Required action:
Repeat exactly the lines from the start of the material below up to and including the "[00:00:10.80]" line.

Given data:
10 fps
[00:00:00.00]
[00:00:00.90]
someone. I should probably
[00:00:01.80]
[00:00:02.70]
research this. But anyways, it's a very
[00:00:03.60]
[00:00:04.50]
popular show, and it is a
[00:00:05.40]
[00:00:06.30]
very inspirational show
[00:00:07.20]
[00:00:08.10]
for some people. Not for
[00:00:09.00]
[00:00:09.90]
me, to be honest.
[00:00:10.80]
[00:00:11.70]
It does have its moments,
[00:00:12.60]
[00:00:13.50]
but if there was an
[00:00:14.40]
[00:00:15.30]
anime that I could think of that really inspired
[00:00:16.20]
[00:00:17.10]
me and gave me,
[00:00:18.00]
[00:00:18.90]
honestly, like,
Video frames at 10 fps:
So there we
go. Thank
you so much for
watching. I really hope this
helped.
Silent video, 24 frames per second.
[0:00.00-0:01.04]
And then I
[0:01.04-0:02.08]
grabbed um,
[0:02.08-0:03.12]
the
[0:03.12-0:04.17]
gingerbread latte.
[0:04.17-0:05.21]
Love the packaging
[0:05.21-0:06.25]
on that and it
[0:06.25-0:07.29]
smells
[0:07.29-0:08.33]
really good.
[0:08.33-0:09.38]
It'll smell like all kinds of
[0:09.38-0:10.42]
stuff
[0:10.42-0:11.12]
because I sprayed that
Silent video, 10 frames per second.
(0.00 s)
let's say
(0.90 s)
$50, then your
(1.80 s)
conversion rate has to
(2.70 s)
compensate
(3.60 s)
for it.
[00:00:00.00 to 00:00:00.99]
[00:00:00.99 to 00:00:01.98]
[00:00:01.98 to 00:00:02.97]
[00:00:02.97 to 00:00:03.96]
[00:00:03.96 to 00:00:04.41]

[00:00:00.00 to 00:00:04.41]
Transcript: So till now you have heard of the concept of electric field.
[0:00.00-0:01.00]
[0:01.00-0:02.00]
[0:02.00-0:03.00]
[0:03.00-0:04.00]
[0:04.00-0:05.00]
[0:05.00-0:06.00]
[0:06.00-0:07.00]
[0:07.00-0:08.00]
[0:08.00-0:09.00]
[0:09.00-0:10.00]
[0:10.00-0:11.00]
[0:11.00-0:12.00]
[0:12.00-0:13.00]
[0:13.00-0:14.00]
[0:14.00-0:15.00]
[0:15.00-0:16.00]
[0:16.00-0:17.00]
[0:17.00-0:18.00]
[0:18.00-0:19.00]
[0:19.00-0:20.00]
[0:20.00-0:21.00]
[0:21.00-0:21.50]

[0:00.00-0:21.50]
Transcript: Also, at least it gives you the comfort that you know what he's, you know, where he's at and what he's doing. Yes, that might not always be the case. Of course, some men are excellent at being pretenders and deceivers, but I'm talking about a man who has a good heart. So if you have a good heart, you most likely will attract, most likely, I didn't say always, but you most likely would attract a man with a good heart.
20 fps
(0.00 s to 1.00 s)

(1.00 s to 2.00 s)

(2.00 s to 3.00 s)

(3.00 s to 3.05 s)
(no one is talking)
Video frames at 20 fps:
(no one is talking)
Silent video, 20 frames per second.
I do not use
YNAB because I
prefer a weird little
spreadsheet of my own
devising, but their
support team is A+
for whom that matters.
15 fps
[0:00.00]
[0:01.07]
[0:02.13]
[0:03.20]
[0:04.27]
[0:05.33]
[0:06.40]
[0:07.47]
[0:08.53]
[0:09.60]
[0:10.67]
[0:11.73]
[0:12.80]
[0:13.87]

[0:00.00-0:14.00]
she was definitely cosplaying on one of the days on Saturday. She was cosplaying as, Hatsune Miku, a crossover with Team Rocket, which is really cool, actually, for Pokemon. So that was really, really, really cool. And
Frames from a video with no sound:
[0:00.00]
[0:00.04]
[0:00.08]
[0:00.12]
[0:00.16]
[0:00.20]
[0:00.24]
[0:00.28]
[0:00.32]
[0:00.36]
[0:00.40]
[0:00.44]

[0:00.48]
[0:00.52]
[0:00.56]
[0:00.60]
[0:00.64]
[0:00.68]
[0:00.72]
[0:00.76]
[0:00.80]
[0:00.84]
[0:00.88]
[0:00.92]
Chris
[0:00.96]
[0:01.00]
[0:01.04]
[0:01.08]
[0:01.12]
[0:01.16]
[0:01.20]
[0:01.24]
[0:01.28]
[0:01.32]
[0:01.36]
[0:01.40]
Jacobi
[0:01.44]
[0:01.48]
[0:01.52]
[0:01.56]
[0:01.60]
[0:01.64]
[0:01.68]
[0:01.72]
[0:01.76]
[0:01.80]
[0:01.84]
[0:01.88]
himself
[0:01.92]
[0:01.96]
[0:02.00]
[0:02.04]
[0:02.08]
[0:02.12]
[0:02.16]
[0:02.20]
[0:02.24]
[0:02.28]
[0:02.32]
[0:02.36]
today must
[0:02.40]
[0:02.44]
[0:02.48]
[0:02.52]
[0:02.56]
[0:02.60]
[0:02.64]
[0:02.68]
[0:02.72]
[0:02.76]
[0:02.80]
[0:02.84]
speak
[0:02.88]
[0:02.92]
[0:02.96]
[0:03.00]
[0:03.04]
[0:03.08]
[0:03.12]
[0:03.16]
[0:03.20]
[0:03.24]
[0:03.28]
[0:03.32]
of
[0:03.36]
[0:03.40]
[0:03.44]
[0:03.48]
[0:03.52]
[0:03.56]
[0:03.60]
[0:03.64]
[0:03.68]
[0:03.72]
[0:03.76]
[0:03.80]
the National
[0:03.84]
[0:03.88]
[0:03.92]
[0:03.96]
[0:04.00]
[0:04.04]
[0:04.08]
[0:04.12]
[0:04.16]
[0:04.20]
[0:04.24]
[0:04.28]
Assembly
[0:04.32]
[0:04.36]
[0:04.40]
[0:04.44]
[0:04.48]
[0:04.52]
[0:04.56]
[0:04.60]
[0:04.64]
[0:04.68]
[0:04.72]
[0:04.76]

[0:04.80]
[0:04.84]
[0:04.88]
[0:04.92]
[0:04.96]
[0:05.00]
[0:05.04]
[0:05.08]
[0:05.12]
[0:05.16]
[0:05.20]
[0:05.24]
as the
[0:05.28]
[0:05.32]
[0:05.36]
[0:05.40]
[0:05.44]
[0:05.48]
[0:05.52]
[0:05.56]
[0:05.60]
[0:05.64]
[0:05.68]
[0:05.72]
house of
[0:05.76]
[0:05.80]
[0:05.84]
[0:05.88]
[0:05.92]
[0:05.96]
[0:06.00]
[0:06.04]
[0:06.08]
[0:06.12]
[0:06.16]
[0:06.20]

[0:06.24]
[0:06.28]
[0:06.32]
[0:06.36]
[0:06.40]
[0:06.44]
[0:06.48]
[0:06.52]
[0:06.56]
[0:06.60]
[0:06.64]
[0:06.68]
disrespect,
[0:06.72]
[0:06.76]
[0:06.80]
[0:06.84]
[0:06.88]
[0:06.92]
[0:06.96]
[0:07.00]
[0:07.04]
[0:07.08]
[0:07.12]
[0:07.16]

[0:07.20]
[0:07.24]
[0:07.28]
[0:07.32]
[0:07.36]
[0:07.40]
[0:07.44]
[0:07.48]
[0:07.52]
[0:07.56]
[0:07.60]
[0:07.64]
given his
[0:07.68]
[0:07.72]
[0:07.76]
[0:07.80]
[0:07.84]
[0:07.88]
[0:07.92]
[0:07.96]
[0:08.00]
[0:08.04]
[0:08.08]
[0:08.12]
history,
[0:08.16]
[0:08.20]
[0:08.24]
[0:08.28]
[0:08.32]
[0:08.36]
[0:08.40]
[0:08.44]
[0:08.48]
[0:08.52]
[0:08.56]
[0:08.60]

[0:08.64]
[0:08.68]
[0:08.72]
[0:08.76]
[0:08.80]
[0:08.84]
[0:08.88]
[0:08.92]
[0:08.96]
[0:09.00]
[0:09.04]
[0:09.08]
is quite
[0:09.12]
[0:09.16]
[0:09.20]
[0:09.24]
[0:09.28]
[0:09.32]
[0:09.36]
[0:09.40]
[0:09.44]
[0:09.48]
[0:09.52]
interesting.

Answer to this task:
10 fps
[00:00:00.00]
[00:00:00.90]
someone. I should probably
[00:00:01.80]
[00:00:02.70]
research this. But anyways, it's a very
[00:00:03.60]
[00:00:04.50]
popular show, and it is a
[00:00:05.40]
[00:00:06.30]
very inspirational show
[00:00:07.20]
[00:00:08.10]
for some people. Not for
[00:00:09.00]
[00:00:09.90]
me, to be honest.
[00:00:10.80]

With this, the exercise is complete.